It seems clear to me that the key to building effective eScience environments is doing just what this Gaggle of bioinformatics researchers have done: stitch together small best-of-breed modules into a cohesive whole, rather than build a monolithic application.
The Gaggle: An open-source software system for integrating bioinformatics software and data sources
An interesting report on an OS app for integrating a variety of scientific databases and software programs.
Using the Gaggle we have integrated diverse databases (for example, KEGG, BioCyc, String) and software (for example, Cytoscape, DataMatrixViewer, R statistical environment, and TIGR Microarray Expression Viewer). This loose coupling of diverse software and databases enables simultaneous exploration of experimental data (mRNA and protein abundance, protein-protein and protein-DNA interactions), functional associations (operon, chromosomal proximity, phylogenetic pattern), metabolic pathways (KEGG) and Pubmed abstracts (STRING web resource). More importantly, the researcher can craft queries to explore these rich resources without any software constraints.

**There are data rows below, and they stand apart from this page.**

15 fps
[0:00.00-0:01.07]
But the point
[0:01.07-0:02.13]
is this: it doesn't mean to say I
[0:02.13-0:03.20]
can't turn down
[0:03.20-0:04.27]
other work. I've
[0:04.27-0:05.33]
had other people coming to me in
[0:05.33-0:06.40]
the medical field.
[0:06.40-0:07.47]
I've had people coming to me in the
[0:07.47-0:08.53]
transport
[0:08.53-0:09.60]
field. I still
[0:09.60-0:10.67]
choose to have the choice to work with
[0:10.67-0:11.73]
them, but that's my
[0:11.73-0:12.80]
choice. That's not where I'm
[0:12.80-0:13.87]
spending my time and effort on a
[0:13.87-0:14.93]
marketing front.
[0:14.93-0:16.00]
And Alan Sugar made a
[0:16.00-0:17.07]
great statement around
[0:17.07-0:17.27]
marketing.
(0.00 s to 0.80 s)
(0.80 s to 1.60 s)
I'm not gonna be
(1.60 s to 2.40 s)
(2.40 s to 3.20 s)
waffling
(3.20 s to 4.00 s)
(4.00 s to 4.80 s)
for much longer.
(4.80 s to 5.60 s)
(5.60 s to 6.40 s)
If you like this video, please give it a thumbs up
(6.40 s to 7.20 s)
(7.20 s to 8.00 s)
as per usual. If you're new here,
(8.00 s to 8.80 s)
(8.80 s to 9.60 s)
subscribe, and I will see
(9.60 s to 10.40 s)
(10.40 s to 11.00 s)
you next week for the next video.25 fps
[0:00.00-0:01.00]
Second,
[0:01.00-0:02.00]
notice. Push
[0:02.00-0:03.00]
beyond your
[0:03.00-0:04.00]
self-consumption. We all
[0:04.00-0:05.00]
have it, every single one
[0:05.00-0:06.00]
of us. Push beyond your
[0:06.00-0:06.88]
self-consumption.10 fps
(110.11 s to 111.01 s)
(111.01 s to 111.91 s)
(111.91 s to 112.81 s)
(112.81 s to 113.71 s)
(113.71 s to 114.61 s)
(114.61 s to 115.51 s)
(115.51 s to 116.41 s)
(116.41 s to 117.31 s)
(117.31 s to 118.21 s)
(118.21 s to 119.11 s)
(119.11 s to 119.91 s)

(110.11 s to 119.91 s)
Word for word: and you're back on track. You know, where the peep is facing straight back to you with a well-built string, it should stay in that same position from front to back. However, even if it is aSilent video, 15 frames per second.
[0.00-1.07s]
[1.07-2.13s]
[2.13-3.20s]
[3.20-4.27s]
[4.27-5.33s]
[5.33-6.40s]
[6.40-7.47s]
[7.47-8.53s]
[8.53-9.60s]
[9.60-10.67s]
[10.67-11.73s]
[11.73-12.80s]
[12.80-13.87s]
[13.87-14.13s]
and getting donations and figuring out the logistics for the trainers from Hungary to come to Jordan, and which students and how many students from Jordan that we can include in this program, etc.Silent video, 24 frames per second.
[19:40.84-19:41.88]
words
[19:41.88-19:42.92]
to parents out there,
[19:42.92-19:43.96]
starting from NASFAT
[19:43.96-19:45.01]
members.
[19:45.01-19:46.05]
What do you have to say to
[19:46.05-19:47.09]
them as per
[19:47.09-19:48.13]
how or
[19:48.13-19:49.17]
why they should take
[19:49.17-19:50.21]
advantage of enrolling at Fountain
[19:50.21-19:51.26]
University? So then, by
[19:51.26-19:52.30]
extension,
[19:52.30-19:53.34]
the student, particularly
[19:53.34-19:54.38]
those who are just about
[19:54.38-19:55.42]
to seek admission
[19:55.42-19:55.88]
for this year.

That’s a mouthful. Even better is:
The Gaggle is a minimal, effective and open-ended system for integrating software and data sources used in systems biology analyses. The Gaggle’s effectiveness comes from the recognition that four simple data messages each free of biological semantics, and a judicious use of the Java programming language, are all that is needed to integrate diverse types of data and software. More importantly, the Gaggle is easily extensible and new software and databases can be easily converted into geese of the Gaggle with little effort.
Now in language I can understand 🙂
The Gaggle [5] uses a minimalist approach to integrate data and software. It is written in Java and uses standard Java libraries. It is simple to install, and easy to update; new data sources and software tools can be added with minimal implementation costs. A small server program (the ‘Gaggle Boss’) provides communication among analysis and display programs (the ‘geese’) which are modest adaptations of existing (or novel) bioinformatics and computational biology programs and web resources. The Boss and the geese all run as separate programs on the user’s desktop computer, communicating with each other, at the user’s behest, by passing simple messages.
I have to admit that the details of this one are a little over my head, but the basic concept of tying disparate sources of data and application functionality in a simple communication framework is one my colleagues and I have been thinking a lot about in the last few months. It seems clear to me that the key to building effective eScience environments is doing just what this Gaggle of bioinformatics researchers have done: stitch together small best-of-breed modules into a cohesive whole, rather than build a monolithic application. But then that’s what the new Web is all about ain’t it?